Temuan -temuan baru secara tak terduga mengungkapkan penduduk yang paling awal diketahui dari Kepulauan Bismarck dan orang -orang Lapita tidak mencampur secara genetik selama berabad -abad. Namun, satu orang yang diperiksa menyarankan bahwa mereka adalah hasil dari perampokan sekitar 2.100 tahun yang lalu.
“Terlepas dari hubungan bersama, tampaknya kelompok yang berbeda tidak bercampur untuk waktu yang lama, yang sangat tidak biasa untuk pertemuan manusia,” kata penulis co-lead studi Rebecca Sinustonseorang antropolog dan direktur Bioarch South, sebuah arkeologi dan konsultan antropologi forensik di Selandia Baru, dalam a penyataan.
Temuan ini juga menjelaskan leluhur pulau -pulau samudera terpencil seperti Samoa, Tonga dan Vanuatu.
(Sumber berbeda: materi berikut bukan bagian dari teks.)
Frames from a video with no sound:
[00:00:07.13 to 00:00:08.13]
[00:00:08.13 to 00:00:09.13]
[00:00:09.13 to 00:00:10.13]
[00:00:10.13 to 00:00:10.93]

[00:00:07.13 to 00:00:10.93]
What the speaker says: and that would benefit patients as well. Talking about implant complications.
Mereka mendukung Penelitian sebelumnya Bahwa Papua dan Lapita secara mandiri tiba di pulau -pulau yang jauh dan menikah di sana, sebagai lawan pencampuran pertama di New Guinea dan di dekatnya pulau -pulau dan kemudian berlayar ke tanah -tanah terpencil itu.
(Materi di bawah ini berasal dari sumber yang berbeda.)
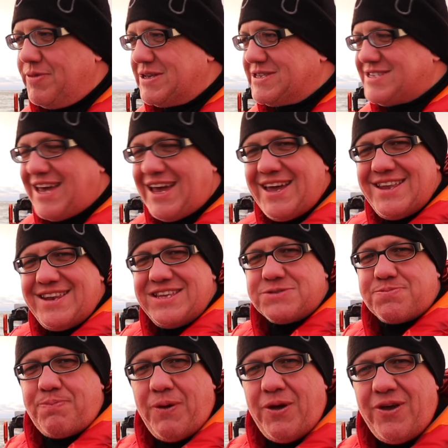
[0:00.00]
The tide is
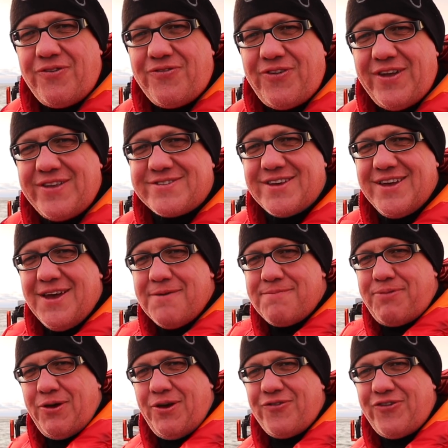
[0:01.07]
perfect
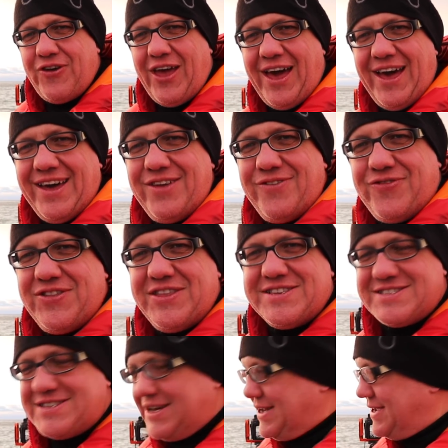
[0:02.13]
height for
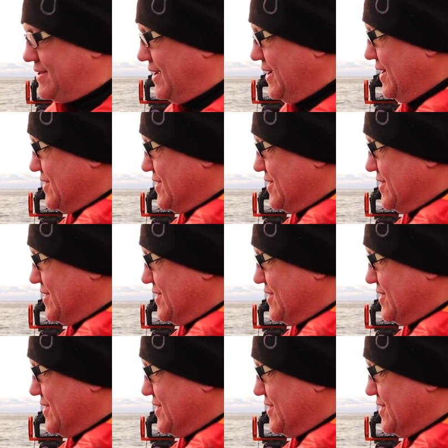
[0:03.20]
this tide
“Ini menunjukkan bahwa orang Papua secara terpisah mampu melakukan pelayaran yang luar biasa,” kata Nägele. “Para pemburu-pengumpul pelayaran di Papua Nugini kemungkinan telah diremehkan, seperti halnya masyarakat pemburu-pengumpul cenderung diremehkan di seluruh.”
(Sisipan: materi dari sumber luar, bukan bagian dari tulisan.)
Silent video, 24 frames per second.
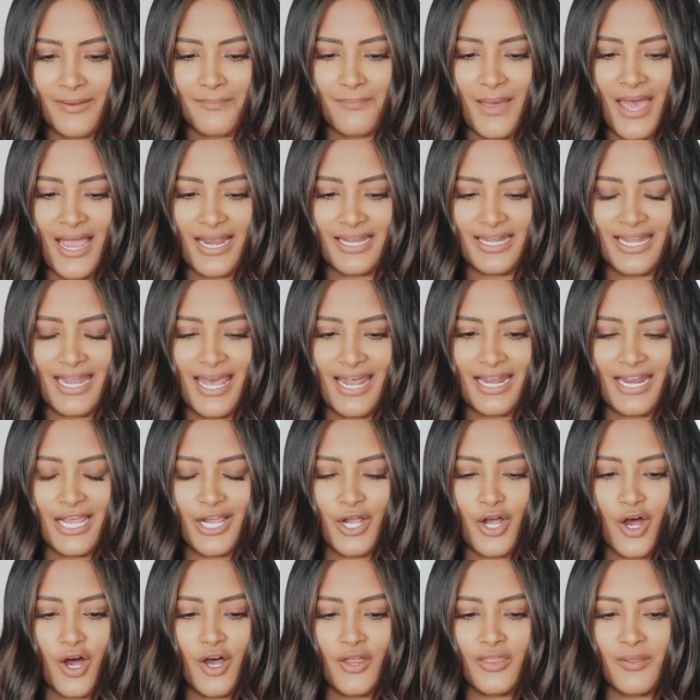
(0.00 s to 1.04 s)
magnetic
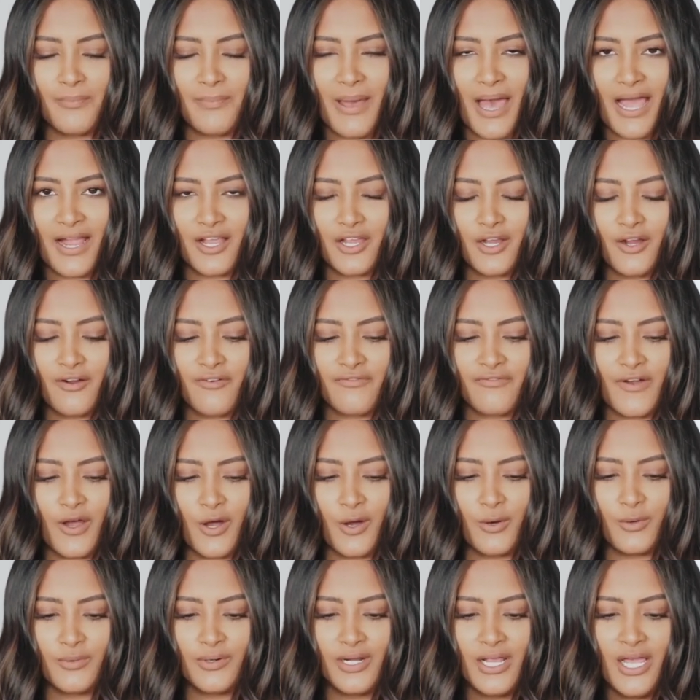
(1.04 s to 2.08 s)
on the back of your
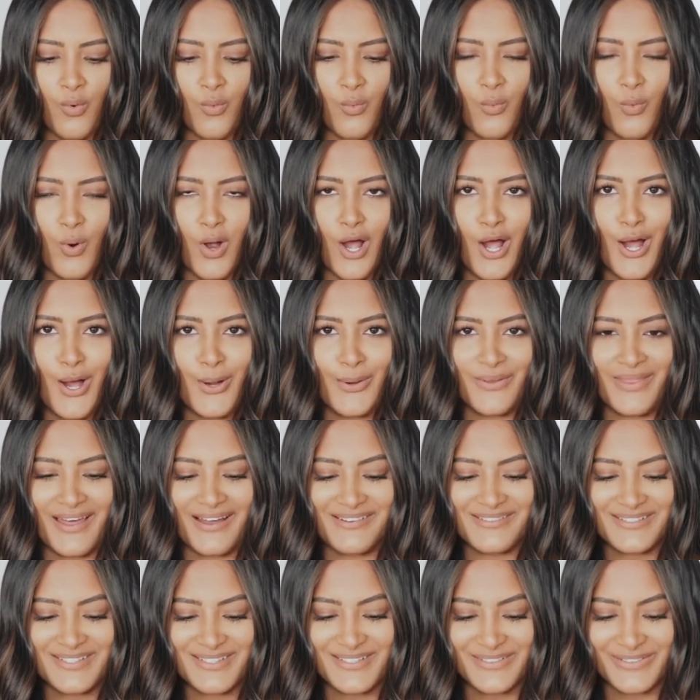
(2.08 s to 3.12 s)
phone. Whoa, that
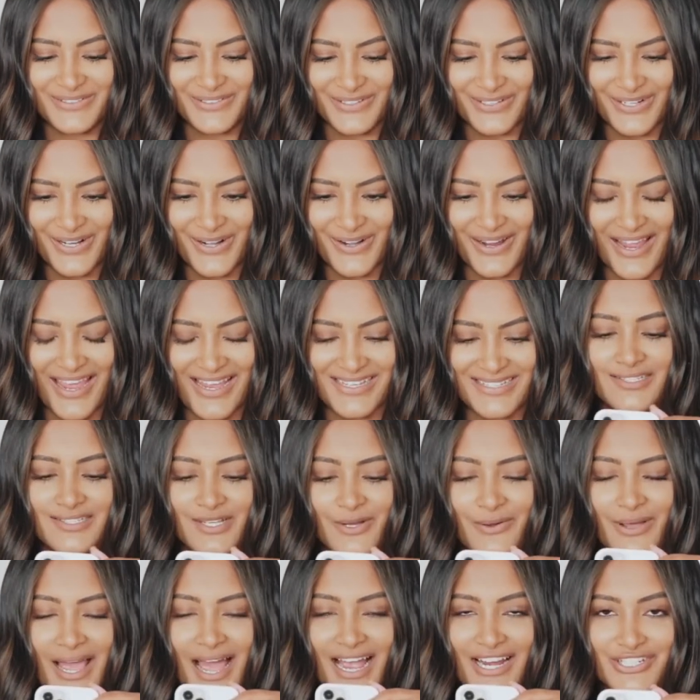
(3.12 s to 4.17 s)
was cool. Okay, so
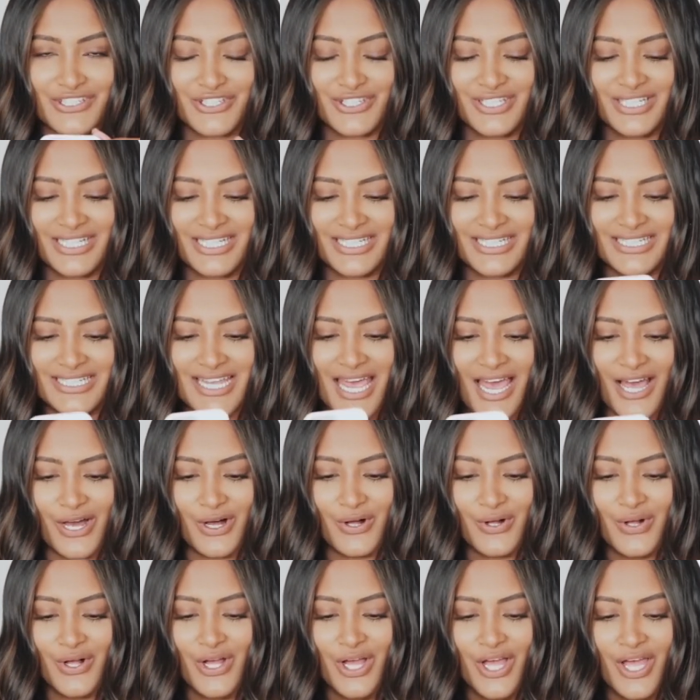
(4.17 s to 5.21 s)
it actually can
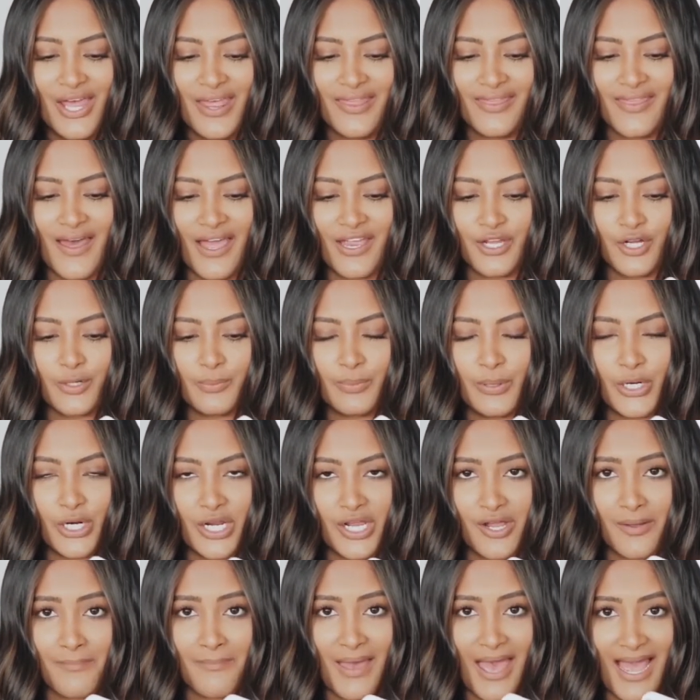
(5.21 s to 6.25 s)
tell that you're putting
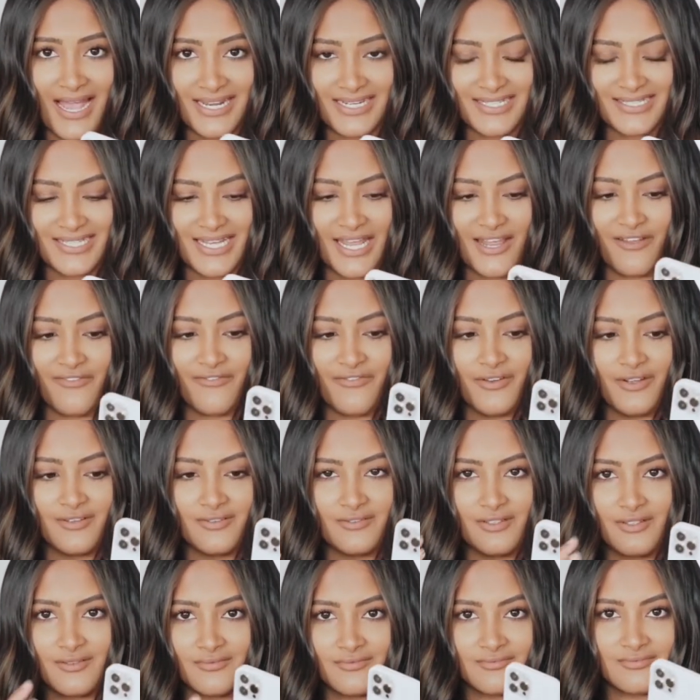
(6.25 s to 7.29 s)
a MagSafe
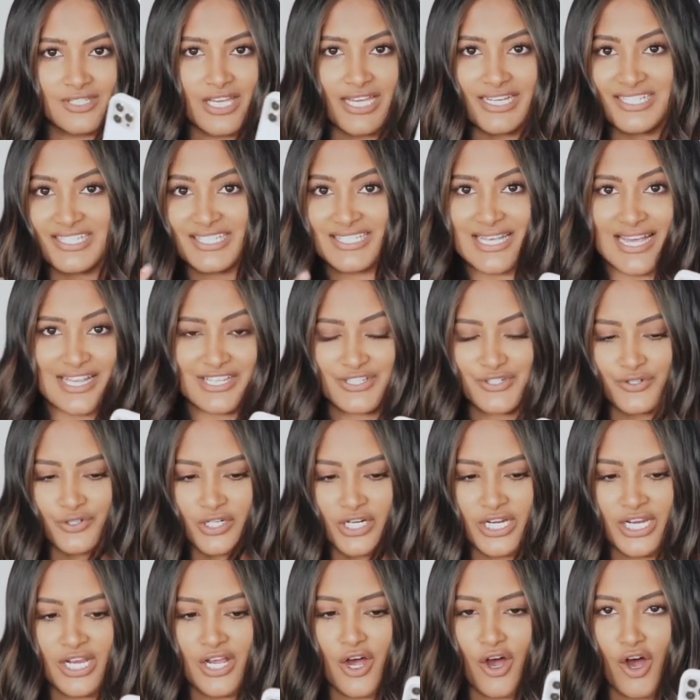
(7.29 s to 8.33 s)

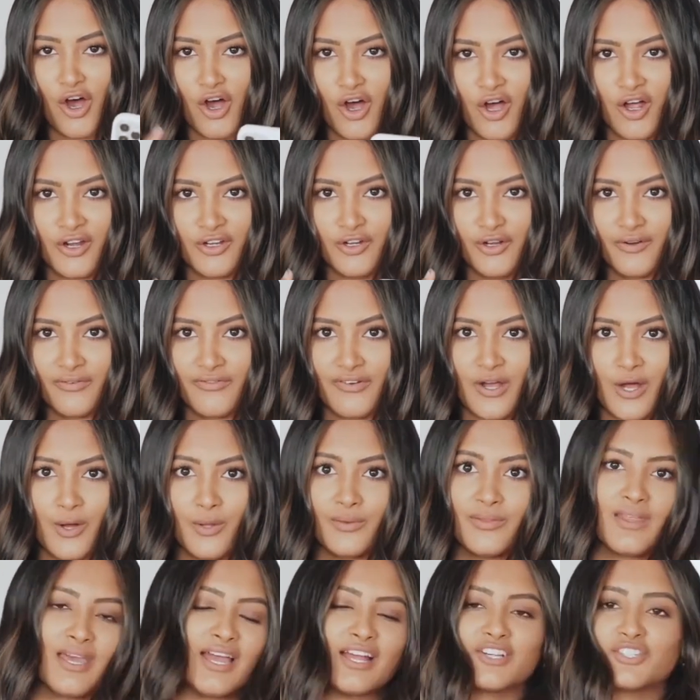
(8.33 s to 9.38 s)
accessory on your phone.
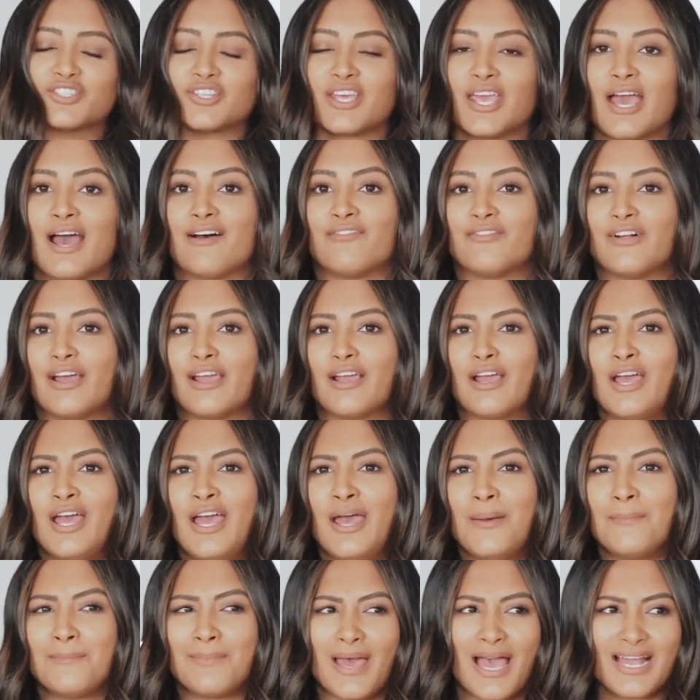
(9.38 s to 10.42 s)
They actually have like
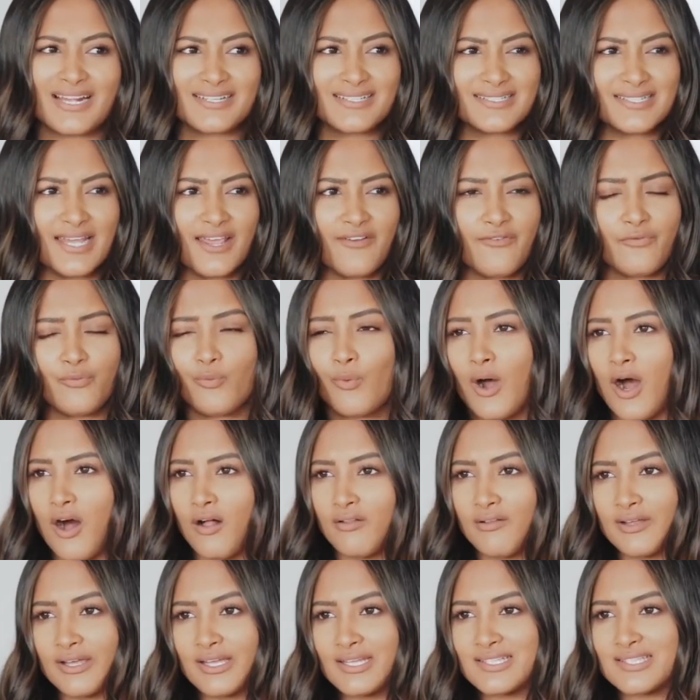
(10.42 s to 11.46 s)
MagSafe
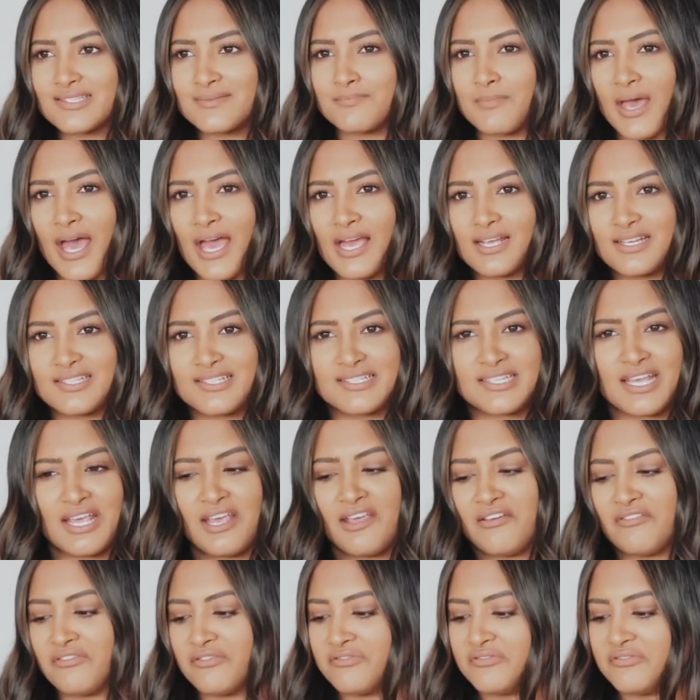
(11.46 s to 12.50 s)
wallets, MagSafe,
Penemuan mencolok lainnya terjadi ketika para ilmuwan menganalisis dua komunitas yang mendiami pantai selatan Papua Nugini antara 150 dan 500 tahun yang lalu. “Meskipun kedua komunitas ini hanya hidup beberapa kilometer, mereka secara genetik berbeda secara genetik,” kata Nägele. “Melihat hubungan keluarga langsung antara kedua situs, kami harus pergi enam generasi untuk menemukan nenek moyang yang sama, yang berarti bahwa selama enam generasi, kedua kelompok tidak bercampur meskipun kedekatannya dekat dan tidak ada hambatan geologis di antara mereka.”
Kedua kelompok memiliki campuran nenek moyang yang berhubungan dengan Papua dan Asia Tenggara. Satu kelompok, dimakamkan di situs Eriama, menunjukkan lebih banyak leluhur terkait Papuan dibandingkan dengan situs Nebira, di mana keturunan Asia adalah komponen yang lebih besar.
Mengapa kelompok -kelompok ini berhenti bercampur satu sama lain? Salah satu kemungkinan adalah waktu yang menantang secara iklim di New Guinea antara 1.200 dan 500 tahun yang lalu, yang mungkin telah mengalami peningkatan Anak itu acara, seperti kekeringan besar.
“Permukiman ditinggalkan – orang mungkin telah mundur ke tempat -tempat yang tidak diketahui yang lebih layak,” kata Nägele. “Kami pikir di mana pun orang -orang ini berada, mereka mulai terlibat dalam jaringan perdagangan baru. Nebira tampaknya lebih banyak terlibat dengan kelompok -kelompok pesisir, dan lebih banyak dengan kelompok -kelompok pedalaman dari dataran tinggi. Ini mungkin menyebabkan identitas yang berbeda, berbagai masakan, dan perbedaan lain yang menyebabkan diversifikasi budaya.”
Di masa depan, para peneliti berharap untuk mengumpulkan data genetik yang lebih tua, serta sampel dari dataran tinggi New Guinea dan orang-orang terkait Asia pertama yang tiba di pantai pulau itu. “Papua New Guinea adalah tempat yang beragam dalam banyak hal, bahwa kami baru saja menggaruk permukaan dari apa yang harus dipelajari tentang masa lalu pulau terbesar kedua di dunia,” kata Nägele.
Para ilmuwan merinci temuan mereka 4 Juni di jurnal Ekologi & Evolusi Alam.